Excerpted records ::
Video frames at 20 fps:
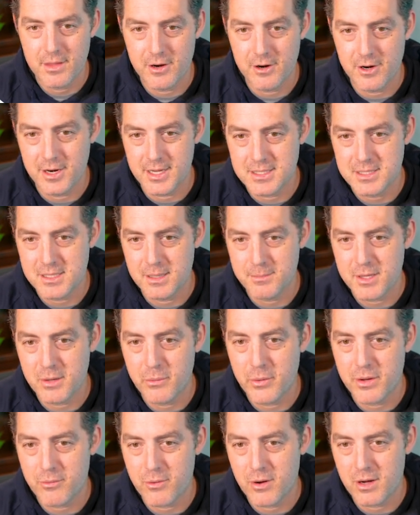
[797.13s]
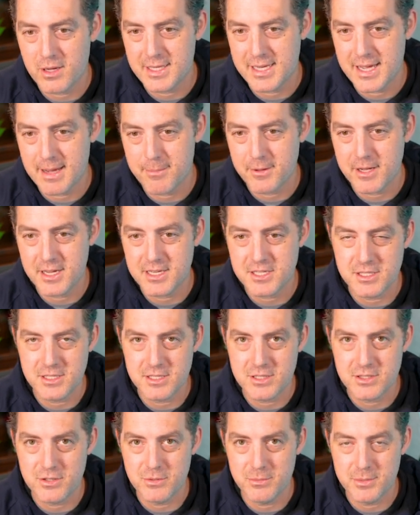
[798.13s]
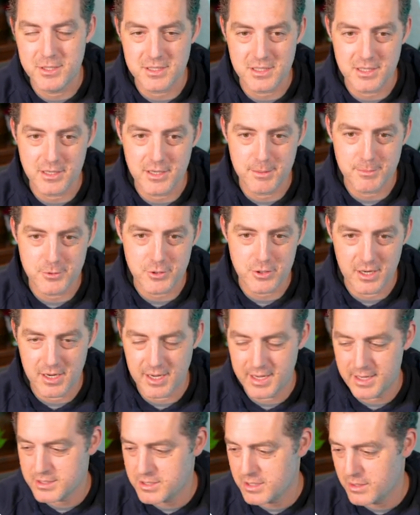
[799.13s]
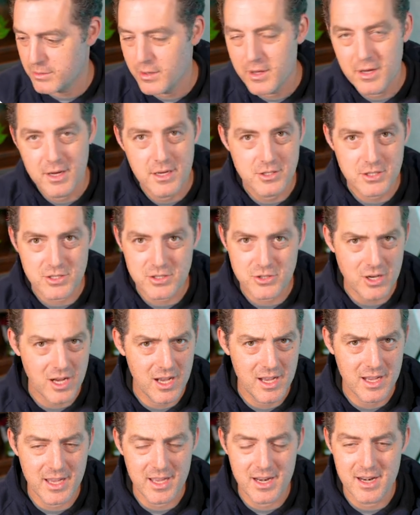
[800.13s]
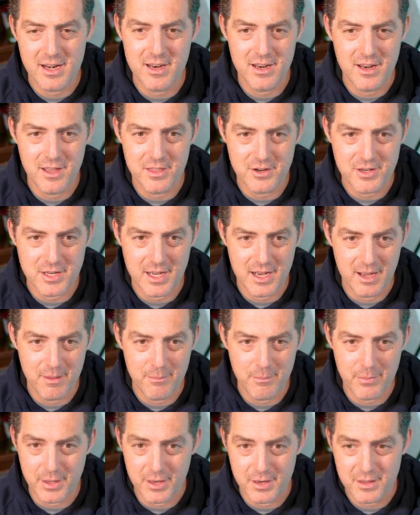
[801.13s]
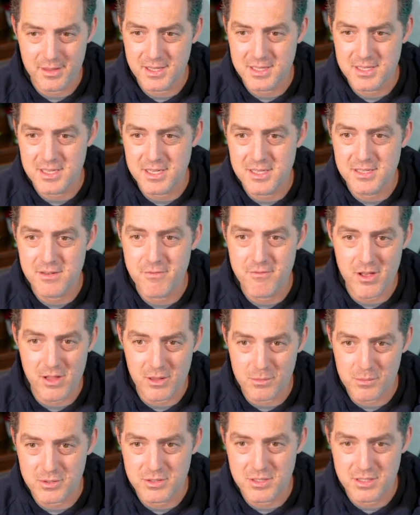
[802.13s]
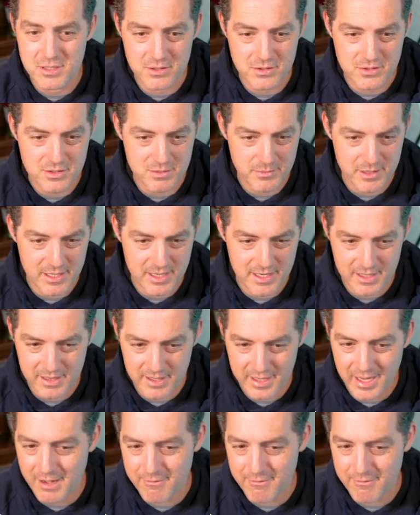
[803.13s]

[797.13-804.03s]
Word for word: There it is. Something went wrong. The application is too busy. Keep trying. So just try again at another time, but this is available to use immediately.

...

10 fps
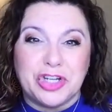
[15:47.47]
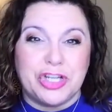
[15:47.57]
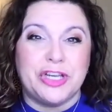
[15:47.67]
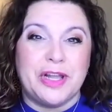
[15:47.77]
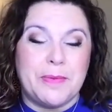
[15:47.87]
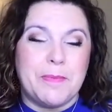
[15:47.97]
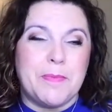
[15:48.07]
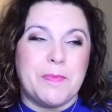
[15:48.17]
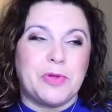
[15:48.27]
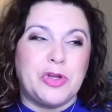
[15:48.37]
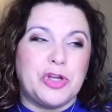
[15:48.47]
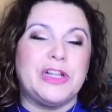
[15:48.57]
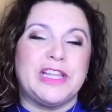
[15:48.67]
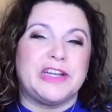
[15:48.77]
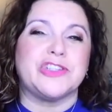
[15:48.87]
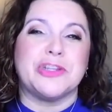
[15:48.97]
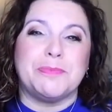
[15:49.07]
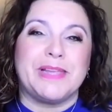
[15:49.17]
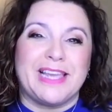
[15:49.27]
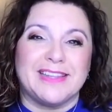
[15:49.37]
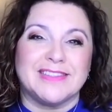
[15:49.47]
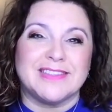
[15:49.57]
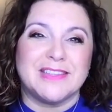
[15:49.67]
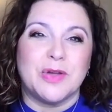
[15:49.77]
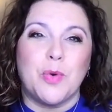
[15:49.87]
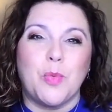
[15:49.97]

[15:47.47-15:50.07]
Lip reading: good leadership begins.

==

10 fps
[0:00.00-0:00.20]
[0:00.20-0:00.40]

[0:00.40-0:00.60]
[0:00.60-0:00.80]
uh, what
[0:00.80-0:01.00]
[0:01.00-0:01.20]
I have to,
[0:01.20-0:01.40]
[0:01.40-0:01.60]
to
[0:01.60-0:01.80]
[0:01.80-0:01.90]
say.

Requirement ::
In the entries above, find the line containing "Video frames at" and the line containing "Word for word: There"; give again exactly those two lines and every line between them, minus the pictures.

Worked solution ::
Video frames at 20 fps:
[797.13s]
[798.13s]
[799.13s]
[800.13s]
[801.13s]
[802.13s]
[803.13s]

[797.13-804.03s]
Word for word: There it is. Something went wrong. The application is too busy. Keep trying. So just try again at another time, but this is available to use immediately.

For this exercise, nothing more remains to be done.